**Problem details**:
Where the listing shows an image, skip it and output all other material unchanged.

**Provided entries**:
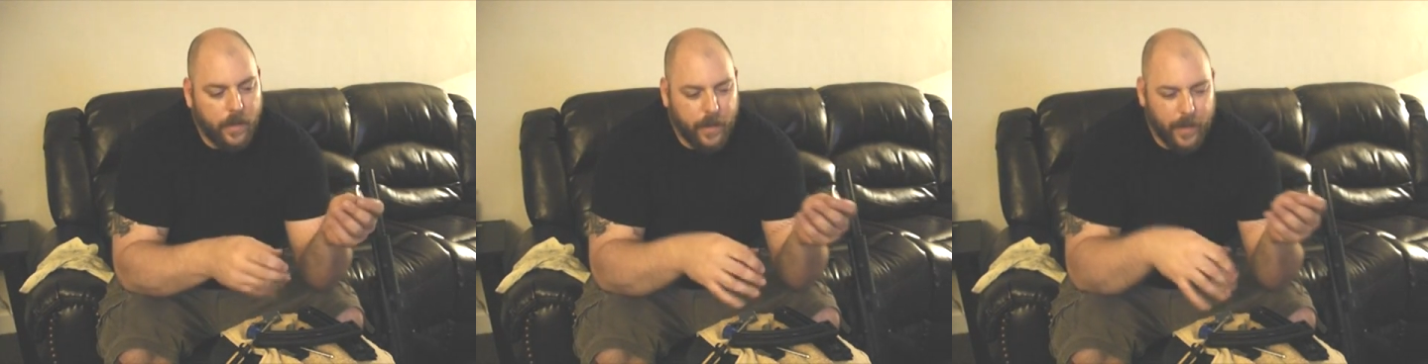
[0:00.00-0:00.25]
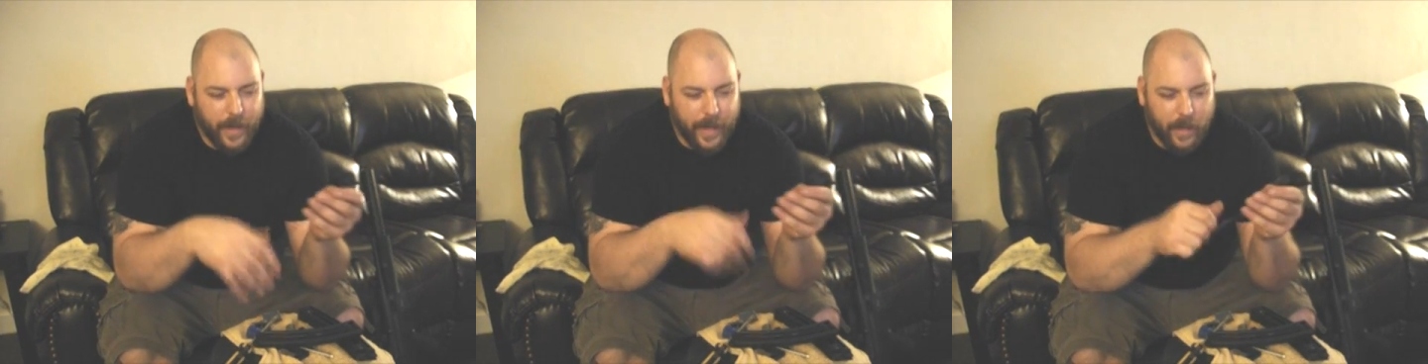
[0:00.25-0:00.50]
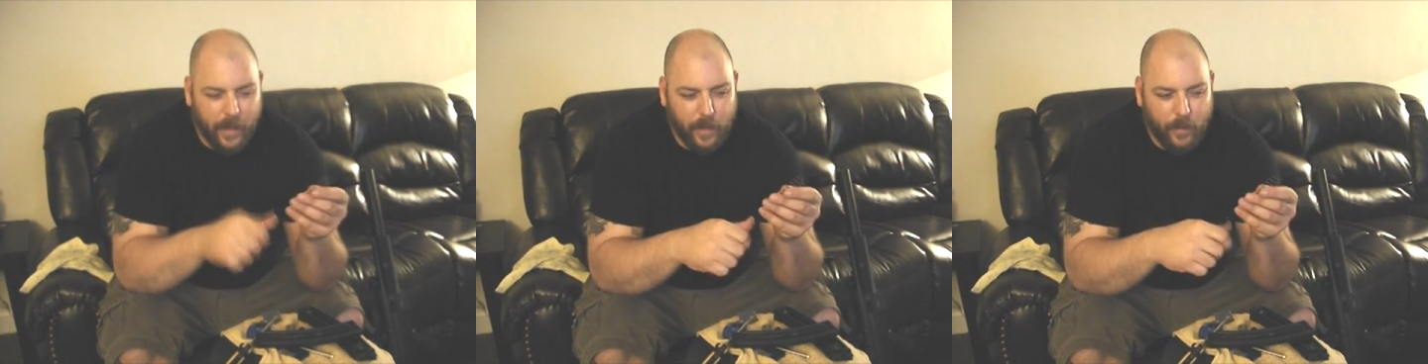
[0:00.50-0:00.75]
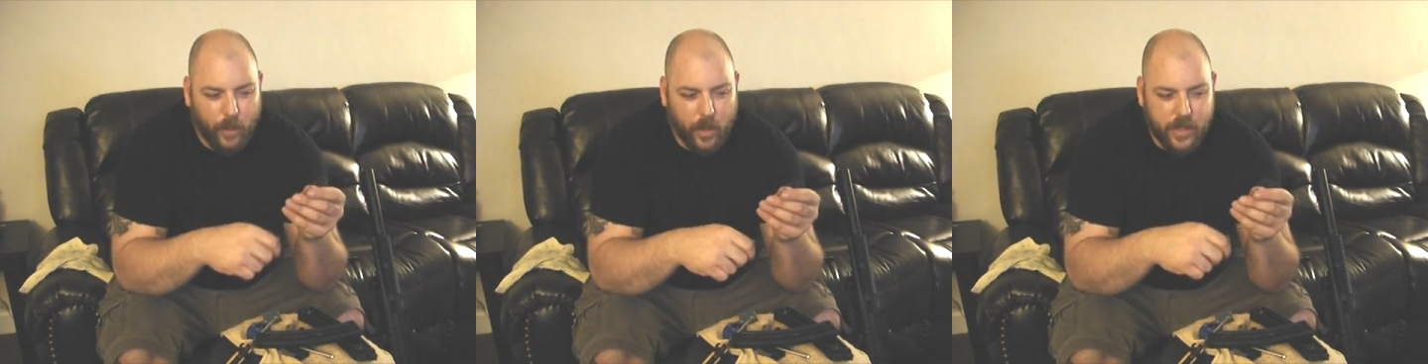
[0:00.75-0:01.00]
you're going to get a
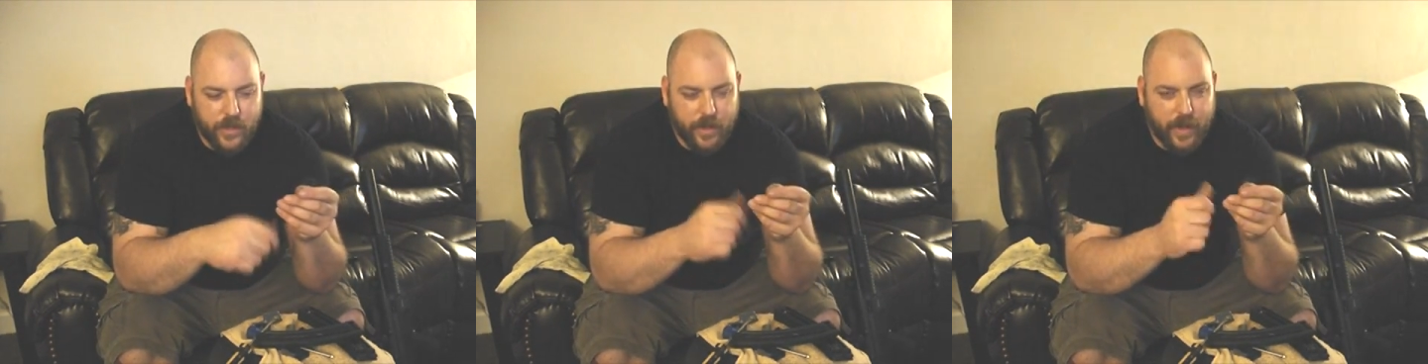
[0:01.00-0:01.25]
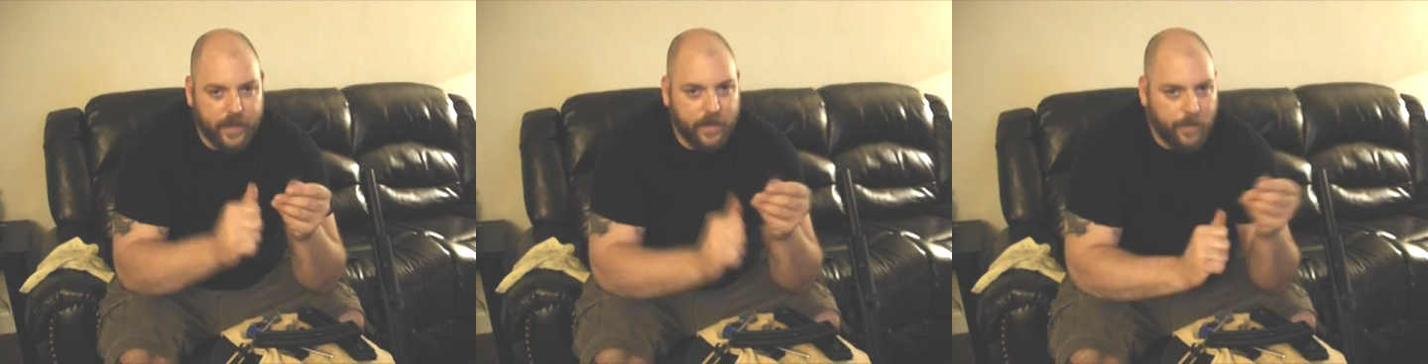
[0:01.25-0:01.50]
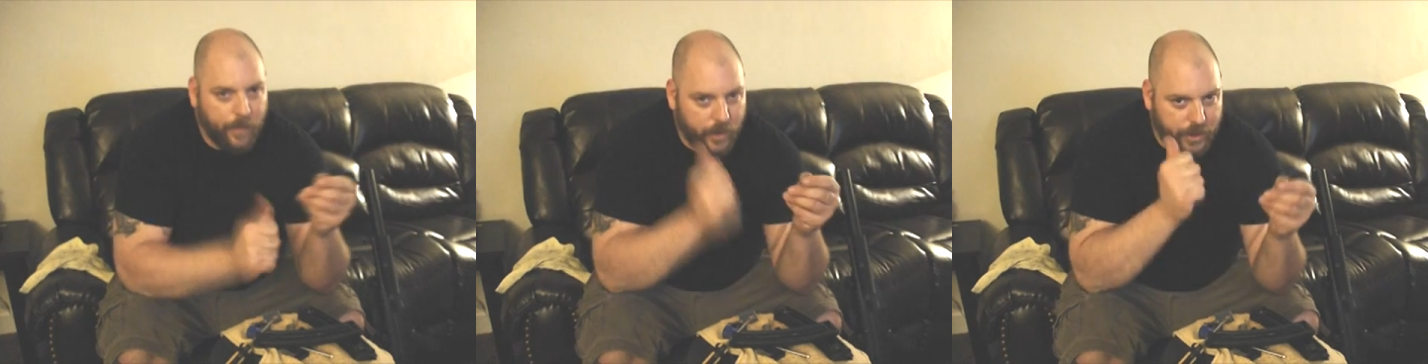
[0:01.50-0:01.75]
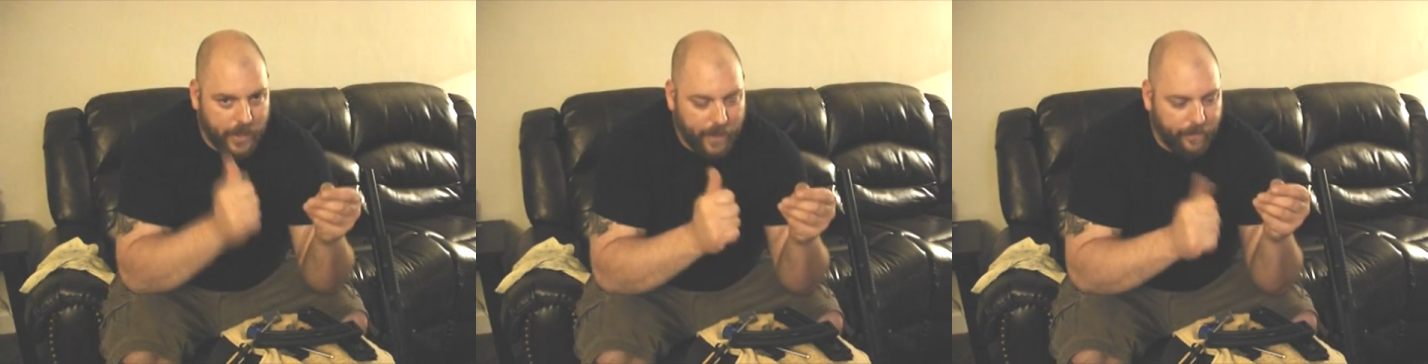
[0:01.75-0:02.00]
little more strength to
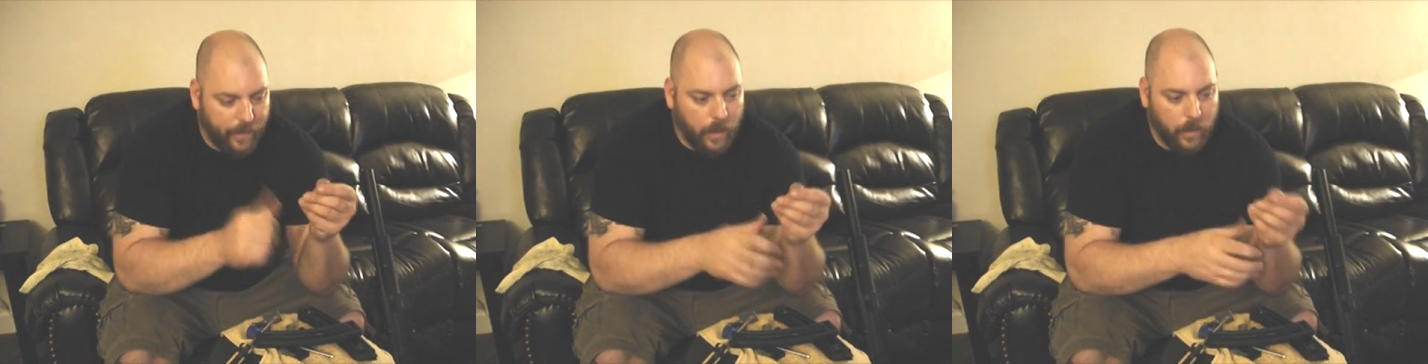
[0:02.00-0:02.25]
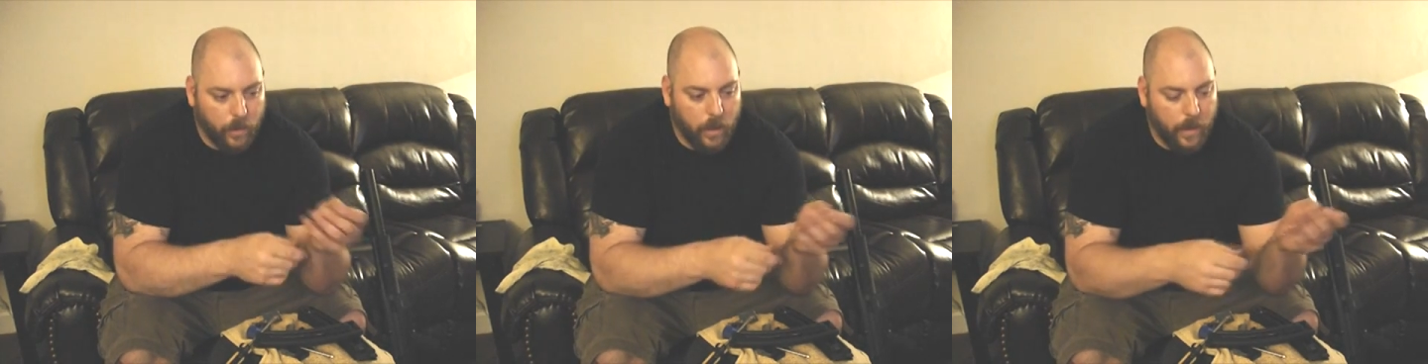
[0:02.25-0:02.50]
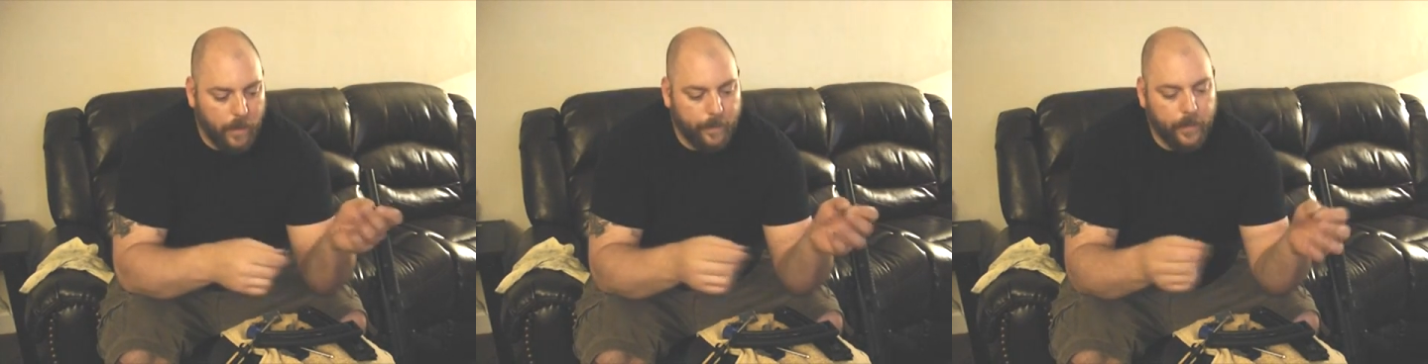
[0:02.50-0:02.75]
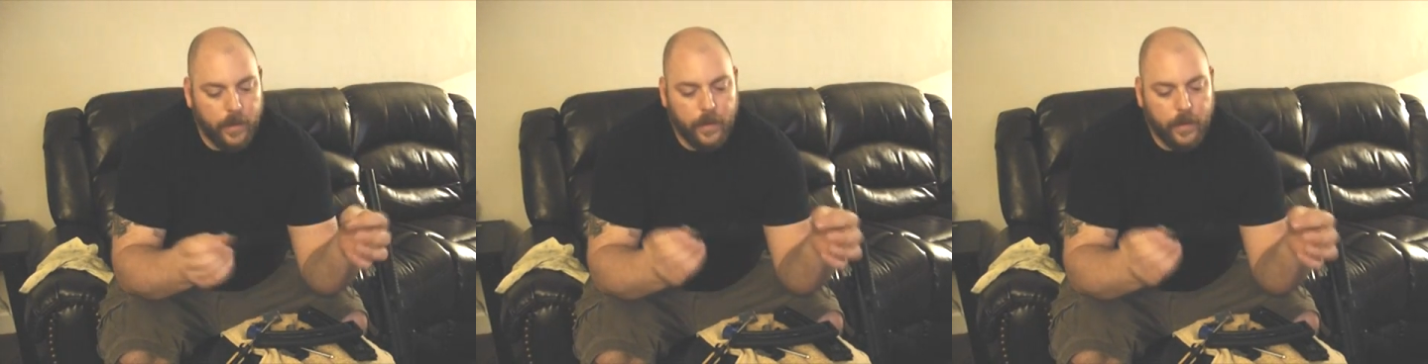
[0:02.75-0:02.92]
push that follower up,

**Problem solution**:
[0:00.00-0:00.25]
[0:00.25-0:00.50]
[0:00.50-0:00.75]
[0:00.75-0:01.00]
you're going to get a
[0:01.00-0:01.25]
[0:01.25-0:01.50]
[0:01.50-0:01.75]
[0:01.75-0:02.00]
little more strength to
[0:02.00-0:02.25]
[0:02.25-0:02.50]
[0:02.50-0:02.75]
[0:02.75-0:02.92]
push that follower up,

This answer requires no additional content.